Activity: Print every entry exactly as it appears, but skip the pictures.

(Dataset entries)
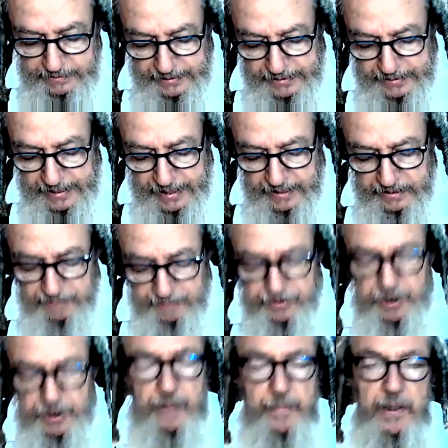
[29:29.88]
Tagel
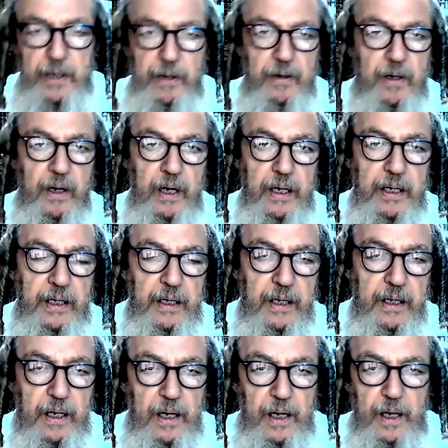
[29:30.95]
nafshi be'elokai.
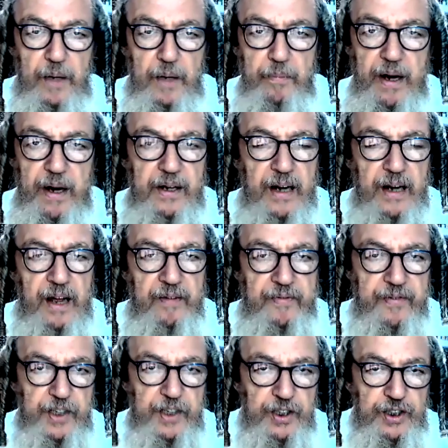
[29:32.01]
My
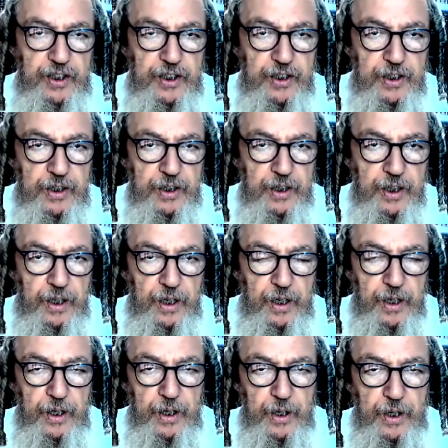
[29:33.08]
nefesh
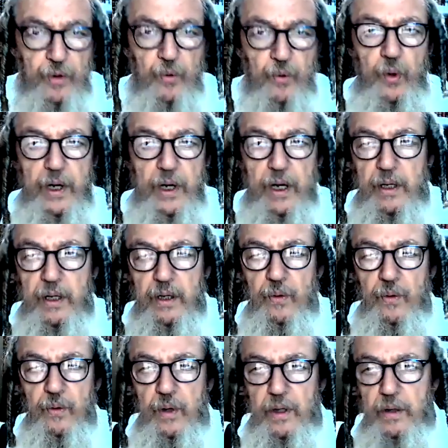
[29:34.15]
will,
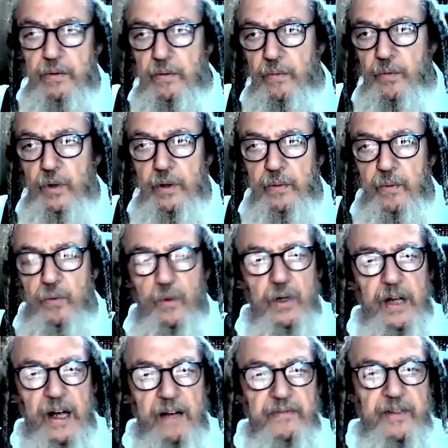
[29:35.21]
will, will,
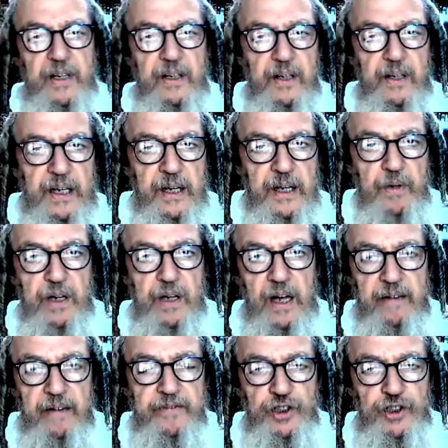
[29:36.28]
will have glee, will
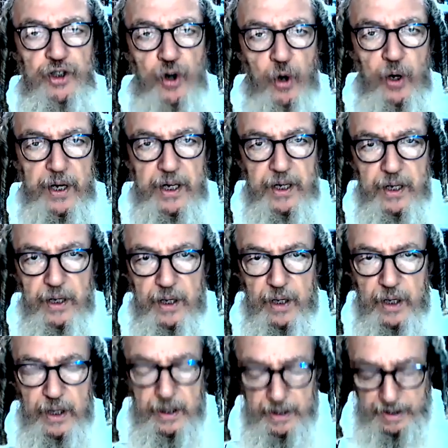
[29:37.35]
have joy
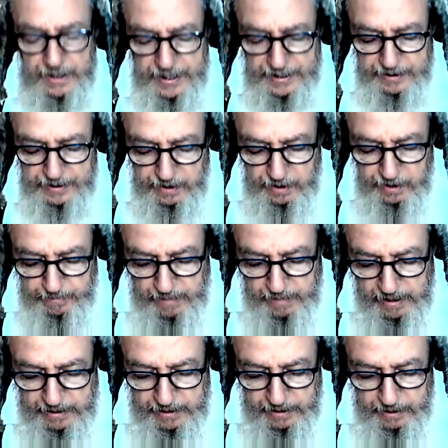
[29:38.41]
in
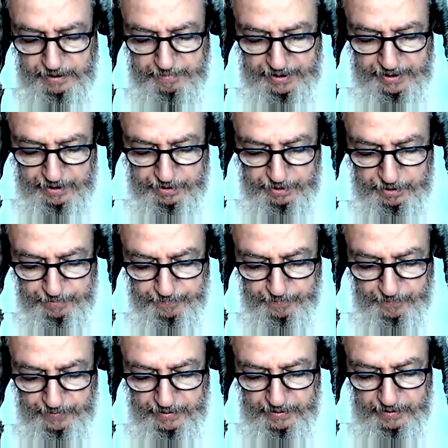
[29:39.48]
my maker.
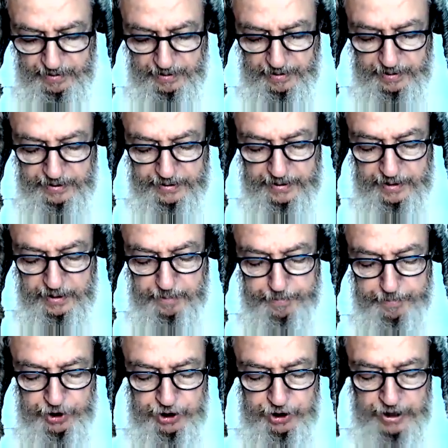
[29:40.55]
Kil
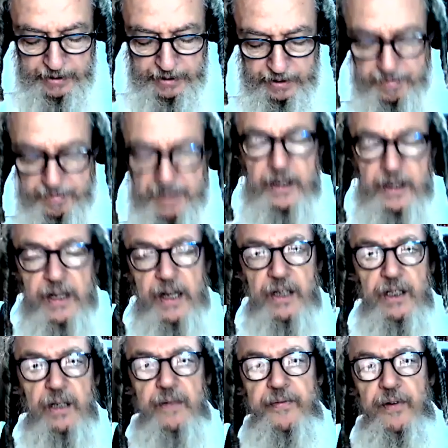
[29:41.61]
bishani
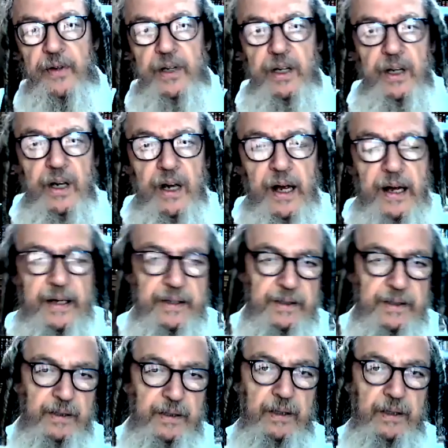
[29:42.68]
bigda for he
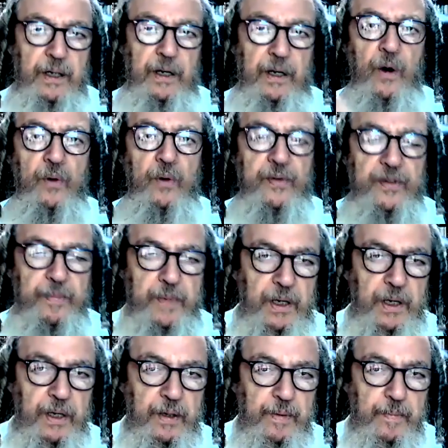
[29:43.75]
has clothed
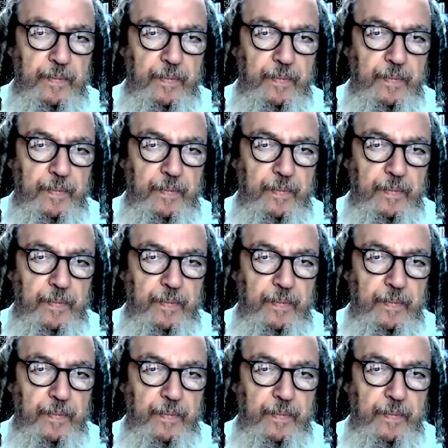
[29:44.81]
me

Answer for this exercise:
[29:29.88]
Tagel
[29:30.95]
nafshi be'elokai.
[29:32.01]
My
[29:33.08]
nefesh
[29:34.15]
will,
[29:35.21]
will, will,
[29:36.28]
will have glee, will
[29:37.35]
have joy
[29:38.41]
in
[29:39.48]
my maker.
[29:40.55]
Kil
[29:41.61]
bishani
[29:42.68]
bigda for he
[29:43.75]
has clothed
[29:44.81]
me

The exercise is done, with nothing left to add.